__What is expected__. Write out exactly the lines from the start of the entries through the one that contains "[860.23-861.23s]", including both.

[Recorded data]
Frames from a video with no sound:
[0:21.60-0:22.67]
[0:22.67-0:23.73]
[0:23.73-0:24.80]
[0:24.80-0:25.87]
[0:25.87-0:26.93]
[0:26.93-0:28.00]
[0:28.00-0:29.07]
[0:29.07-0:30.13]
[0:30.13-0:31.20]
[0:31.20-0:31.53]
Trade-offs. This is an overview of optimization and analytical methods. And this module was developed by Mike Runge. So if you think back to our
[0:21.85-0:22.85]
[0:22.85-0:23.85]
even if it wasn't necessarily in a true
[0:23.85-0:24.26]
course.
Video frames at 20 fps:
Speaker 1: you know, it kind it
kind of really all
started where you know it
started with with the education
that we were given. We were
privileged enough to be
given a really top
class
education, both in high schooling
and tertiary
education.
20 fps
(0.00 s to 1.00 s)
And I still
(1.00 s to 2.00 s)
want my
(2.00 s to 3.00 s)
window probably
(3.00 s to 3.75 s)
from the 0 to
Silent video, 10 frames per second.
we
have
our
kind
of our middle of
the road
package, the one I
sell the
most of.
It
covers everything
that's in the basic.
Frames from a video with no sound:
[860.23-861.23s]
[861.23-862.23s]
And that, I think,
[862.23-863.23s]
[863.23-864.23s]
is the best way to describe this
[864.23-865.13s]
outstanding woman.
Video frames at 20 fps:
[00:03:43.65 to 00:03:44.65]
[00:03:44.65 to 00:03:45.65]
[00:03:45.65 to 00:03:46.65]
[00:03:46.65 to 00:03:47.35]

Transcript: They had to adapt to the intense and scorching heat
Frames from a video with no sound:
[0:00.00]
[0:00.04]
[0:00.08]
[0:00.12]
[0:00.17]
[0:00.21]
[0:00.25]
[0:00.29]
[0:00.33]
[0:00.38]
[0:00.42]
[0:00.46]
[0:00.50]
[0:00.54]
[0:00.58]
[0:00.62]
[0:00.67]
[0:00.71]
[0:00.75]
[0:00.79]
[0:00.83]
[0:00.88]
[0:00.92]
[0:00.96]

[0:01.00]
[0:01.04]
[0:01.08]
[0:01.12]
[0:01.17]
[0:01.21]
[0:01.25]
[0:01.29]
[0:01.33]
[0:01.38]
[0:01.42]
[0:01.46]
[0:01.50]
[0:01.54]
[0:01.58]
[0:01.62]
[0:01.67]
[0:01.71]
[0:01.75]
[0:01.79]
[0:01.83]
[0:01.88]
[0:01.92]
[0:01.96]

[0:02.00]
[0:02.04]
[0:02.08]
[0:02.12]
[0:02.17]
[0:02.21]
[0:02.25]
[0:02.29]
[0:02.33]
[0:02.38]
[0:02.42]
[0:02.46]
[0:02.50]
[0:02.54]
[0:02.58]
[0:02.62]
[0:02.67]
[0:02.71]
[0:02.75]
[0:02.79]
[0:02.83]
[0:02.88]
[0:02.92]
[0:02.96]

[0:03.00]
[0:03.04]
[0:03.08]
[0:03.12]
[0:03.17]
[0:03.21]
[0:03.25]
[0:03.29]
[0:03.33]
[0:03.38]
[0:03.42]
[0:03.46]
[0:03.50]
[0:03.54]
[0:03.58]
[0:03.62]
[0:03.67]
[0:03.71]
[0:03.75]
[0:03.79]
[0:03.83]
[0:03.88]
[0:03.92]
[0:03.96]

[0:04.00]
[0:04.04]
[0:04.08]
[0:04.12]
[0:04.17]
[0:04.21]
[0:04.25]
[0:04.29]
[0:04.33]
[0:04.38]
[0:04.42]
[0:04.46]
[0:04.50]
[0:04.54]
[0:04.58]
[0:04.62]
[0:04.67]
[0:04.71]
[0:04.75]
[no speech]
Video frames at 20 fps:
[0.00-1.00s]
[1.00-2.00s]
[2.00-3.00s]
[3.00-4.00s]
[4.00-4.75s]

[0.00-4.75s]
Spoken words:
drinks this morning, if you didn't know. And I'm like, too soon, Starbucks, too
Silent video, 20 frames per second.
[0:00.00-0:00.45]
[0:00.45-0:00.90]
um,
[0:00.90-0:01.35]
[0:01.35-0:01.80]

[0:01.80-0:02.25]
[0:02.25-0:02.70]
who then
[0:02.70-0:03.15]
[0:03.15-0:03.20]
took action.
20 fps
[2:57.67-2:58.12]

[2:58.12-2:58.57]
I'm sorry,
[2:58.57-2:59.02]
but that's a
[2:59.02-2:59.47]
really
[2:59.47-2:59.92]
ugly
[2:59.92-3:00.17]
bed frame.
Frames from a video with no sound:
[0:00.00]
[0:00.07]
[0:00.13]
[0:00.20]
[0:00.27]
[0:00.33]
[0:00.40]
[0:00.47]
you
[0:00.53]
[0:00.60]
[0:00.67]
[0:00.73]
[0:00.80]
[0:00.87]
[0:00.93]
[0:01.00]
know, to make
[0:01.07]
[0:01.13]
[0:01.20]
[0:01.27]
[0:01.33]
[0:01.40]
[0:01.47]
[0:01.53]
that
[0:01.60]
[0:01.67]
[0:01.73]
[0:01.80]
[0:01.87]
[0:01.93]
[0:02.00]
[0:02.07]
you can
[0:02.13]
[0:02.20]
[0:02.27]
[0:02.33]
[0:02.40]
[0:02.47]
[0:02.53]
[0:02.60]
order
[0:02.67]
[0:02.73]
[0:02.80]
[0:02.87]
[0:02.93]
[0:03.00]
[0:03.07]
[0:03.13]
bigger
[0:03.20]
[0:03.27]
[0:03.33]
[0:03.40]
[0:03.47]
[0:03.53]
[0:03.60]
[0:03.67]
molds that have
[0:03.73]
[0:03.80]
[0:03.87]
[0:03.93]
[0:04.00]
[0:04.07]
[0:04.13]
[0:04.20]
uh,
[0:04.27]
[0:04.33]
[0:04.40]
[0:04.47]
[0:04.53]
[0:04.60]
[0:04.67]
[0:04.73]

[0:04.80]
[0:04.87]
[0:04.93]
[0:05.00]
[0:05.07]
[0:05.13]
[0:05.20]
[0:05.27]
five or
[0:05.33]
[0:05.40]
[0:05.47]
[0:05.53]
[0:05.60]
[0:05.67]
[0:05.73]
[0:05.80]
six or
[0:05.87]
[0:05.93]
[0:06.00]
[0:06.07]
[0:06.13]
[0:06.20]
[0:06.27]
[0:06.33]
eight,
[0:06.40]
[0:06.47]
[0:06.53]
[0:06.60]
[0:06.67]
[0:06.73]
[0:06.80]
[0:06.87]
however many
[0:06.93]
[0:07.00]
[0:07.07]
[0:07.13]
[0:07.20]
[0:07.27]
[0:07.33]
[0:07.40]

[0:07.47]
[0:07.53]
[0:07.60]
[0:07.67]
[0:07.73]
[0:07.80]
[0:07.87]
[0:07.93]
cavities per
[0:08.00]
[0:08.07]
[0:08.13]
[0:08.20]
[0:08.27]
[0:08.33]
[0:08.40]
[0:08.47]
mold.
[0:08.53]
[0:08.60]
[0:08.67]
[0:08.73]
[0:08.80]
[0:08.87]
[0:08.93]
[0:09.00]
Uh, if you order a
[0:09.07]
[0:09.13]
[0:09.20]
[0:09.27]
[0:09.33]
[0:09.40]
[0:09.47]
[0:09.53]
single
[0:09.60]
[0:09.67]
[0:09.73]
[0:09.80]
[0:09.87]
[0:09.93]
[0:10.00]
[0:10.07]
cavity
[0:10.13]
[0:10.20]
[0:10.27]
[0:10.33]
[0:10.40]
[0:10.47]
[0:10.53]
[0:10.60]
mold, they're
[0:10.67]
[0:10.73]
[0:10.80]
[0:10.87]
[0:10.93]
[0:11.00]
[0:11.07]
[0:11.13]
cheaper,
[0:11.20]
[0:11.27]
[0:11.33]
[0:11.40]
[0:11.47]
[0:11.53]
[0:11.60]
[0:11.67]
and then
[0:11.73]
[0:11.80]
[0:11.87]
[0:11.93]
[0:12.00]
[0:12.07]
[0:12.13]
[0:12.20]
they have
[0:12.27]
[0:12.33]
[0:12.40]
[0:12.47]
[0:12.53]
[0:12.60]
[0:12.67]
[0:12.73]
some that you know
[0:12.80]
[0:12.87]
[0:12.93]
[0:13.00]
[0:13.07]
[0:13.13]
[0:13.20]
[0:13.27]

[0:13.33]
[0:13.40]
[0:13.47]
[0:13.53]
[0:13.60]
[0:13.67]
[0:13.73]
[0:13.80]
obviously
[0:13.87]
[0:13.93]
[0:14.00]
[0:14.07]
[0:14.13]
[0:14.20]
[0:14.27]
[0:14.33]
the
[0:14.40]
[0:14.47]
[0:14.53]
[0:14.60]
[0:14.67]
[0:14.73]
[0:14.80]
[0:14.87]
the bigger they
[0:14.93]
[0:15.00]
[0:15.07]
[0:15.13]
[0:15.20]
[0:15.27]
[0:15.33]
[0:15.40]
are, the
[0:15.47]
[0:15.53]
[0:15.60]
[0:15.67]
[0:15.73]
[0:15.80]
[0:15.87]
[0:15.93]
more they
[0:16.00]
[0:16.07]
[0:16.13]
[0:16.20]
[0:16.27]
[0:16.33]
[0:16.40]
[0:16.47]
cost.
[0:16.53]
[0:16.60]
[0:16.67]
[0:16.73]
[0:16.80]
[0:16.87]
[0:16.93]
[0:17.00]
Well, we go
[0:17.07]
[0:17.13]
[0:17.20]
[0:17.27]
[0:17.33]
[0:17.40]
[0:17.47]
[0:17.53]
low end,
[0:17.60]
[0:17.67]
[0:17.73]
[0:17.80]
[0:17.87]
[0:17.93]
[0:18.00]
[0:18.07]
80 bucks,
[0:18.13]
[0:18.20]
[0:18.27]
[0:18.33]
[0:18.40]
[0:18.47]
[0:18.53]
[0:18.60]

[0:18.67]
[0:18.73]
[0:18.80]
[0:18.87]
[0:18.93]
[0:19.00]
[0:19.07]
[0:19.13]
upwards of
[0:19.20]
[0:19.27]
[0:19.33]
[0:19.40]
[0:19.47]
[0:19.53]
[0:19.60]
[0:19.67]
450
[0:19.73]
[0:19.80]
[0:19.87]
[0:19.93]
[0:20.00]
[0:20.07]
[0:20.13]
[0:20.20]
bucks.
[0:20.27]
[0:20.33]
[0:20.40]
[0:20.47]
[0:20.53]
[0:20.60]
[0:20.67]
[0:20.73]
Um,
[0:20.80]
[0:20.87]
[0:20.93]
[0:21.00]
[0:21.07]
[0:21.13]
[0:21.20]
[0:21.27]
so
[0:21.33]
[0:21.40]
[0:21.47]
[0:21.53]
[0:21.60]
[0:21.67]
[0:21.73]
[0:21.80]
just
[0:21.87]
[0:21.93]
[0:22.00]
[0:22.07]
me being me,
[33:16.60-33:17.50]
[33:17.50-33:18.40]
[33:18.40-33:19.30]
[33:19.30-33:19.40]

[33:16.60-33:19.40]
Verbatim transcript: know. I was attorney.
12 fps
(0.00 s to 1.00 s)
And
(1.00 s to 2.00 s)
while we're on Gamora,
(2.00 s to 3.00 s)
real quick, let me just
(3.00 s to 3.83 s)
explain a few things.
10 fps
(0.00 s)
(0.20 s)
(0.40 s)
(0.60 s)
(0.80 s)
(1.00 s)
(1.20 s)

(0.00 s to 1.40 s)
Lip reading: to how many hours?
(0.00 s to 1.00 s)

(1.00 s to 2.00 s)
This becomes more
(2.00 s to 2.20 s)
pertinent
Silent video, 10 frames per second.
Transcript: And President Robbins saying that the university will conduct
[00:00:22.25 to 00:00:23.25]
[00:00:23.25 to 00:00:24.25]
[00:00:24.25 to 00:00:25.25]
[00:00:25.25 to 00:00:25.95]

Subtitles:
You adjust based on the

__Result of the task__.
Frames from a video with no sound:
[0:21.60-0:22.67]
[0:22.67-0:23.73]
[0:23.73-0:24.80]
[0:24.80-0:25.87]
[0:25.87-0:26.93]
[0:26.93-0:28.00]
[0:28.00-0:29.07]
[0:29.07-0:30.13]
[0:30.13-0:31.20]
[0:31.20-0:31.53]
Trade-offs. This is an overview of optimization and analytical methods. And this module was developed by Mike Runge. So if you think back to our
[0:21.85-0:22.85]
[0:22.85-0:23.85]
even if it wasn't necessarily in a true
[0:23.85-0:24.26]
course.
Video frames at 20 fps:
Speaker 1: you know, it kind it
kind of really all
started where you know it
started with with the education
that we were given. We were
privileged enough to be
given a really top
class
education, both in high schooling
and tertiary
education.
20 fps
(0.00 s to 1.00 s)
And I still
(1.00 s to 2.00 s)
want my
(2.00 s to 3.00 s)
window probably
(3.00 s to 3.75 s)
from the 0 to
Silent video, 10 frames per second.
we
have
our
kind
of our middle of
the road
package, the one I
sell the
most of.
It
covers everything
that's in the basic.
Frames from a video with no sound:
[860.23-861.23s]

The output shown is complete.